#### Description of the task
Copy every entry below verbatim, except for images.

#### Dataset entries
* * * * * * * * *
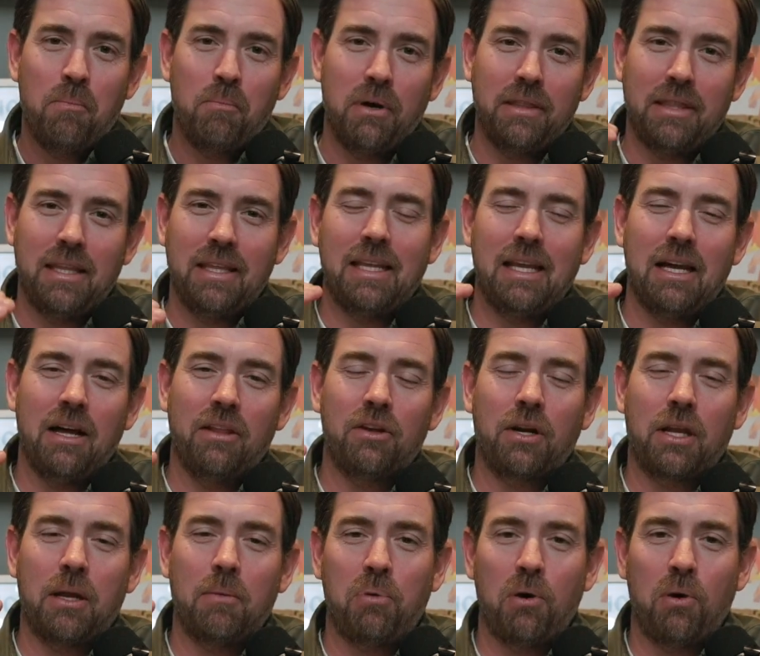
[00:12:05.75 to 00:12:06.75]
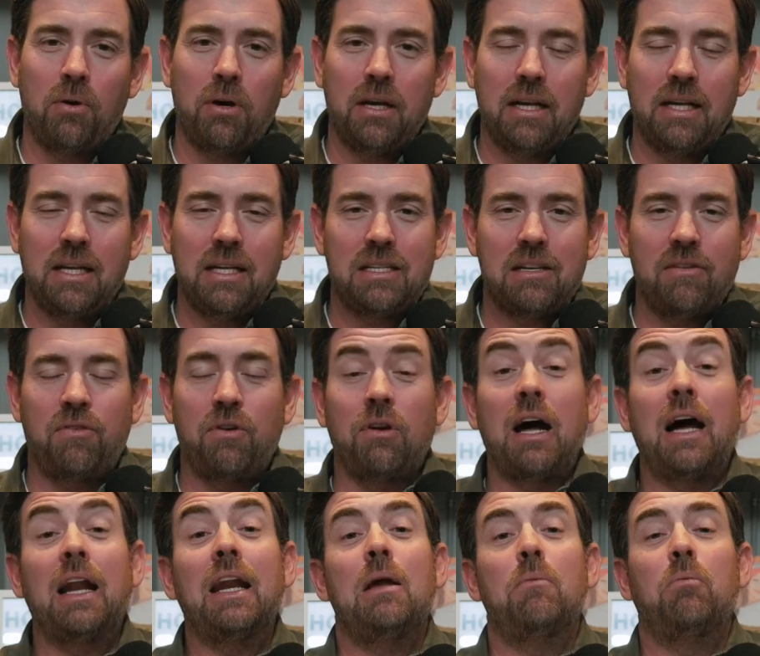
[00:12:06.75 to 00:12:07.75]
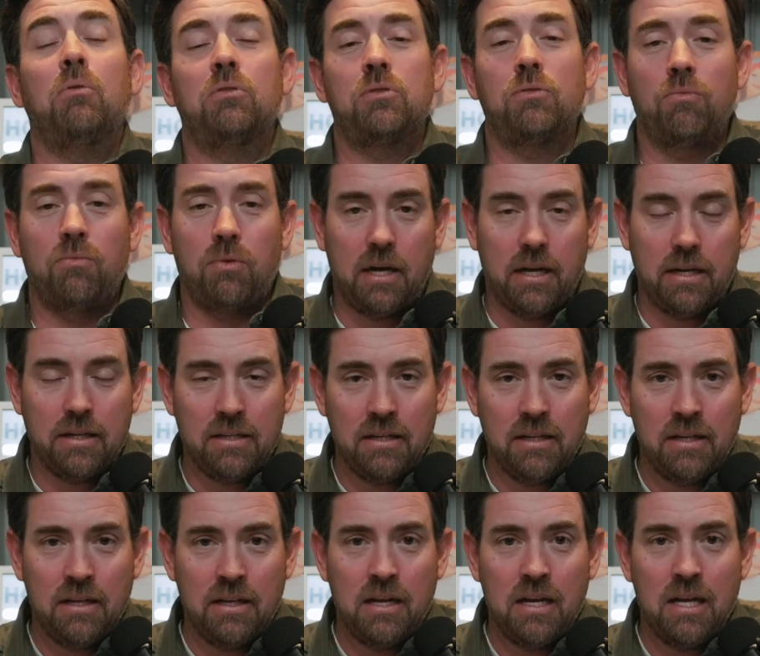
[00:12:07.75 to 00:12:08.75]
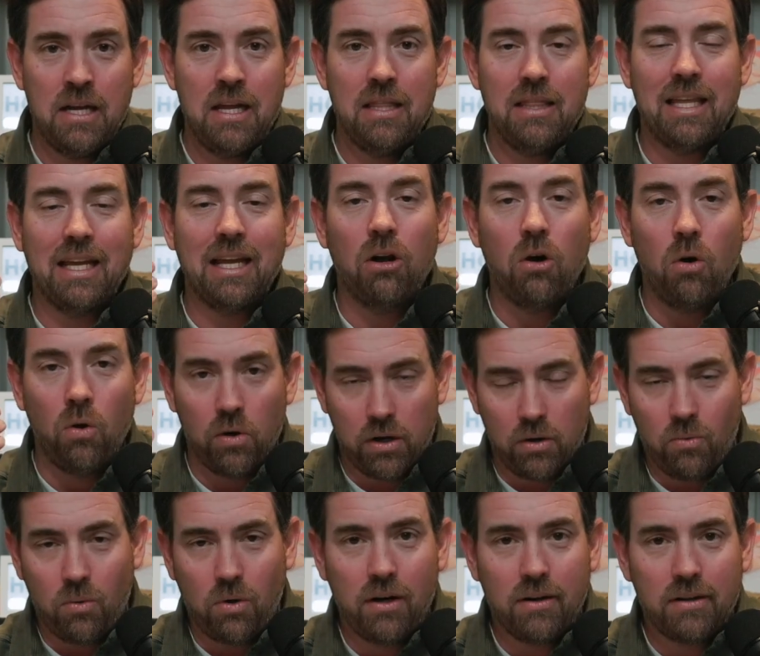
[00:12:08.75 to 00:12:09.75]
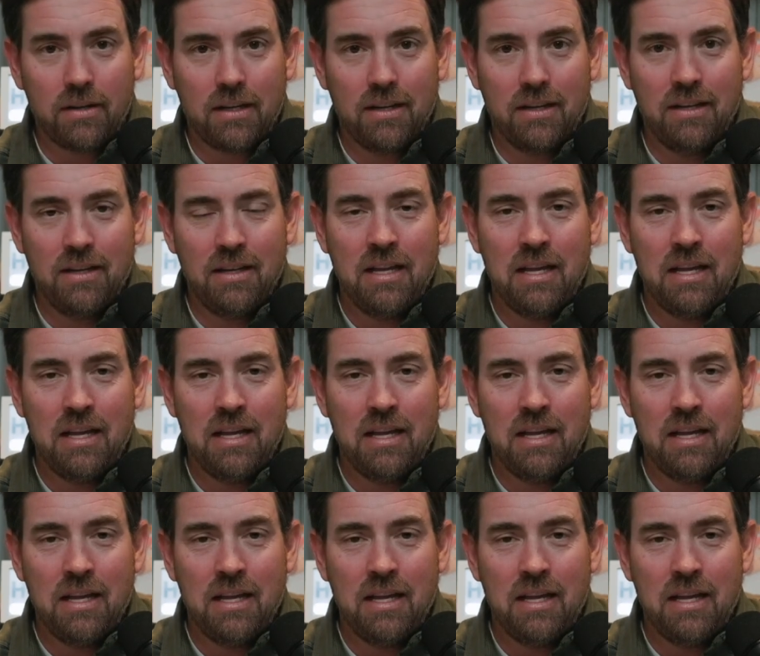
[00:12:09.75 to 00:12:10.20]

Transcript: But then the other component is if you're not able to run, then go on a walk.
* * * * * * * * *
#### Exercise output
[00:12:05.75 to 00:12:06.75]
[00:12:06.75 to 00:12:07.75]
[00:12:07.75 to 00:12:08.75]
[00:12:08.75 to 00:12:09.75]
[00:12:09.75 to 00:12:10.20]

Transcript: But then the other component is if you're not able to run, then go on a walk.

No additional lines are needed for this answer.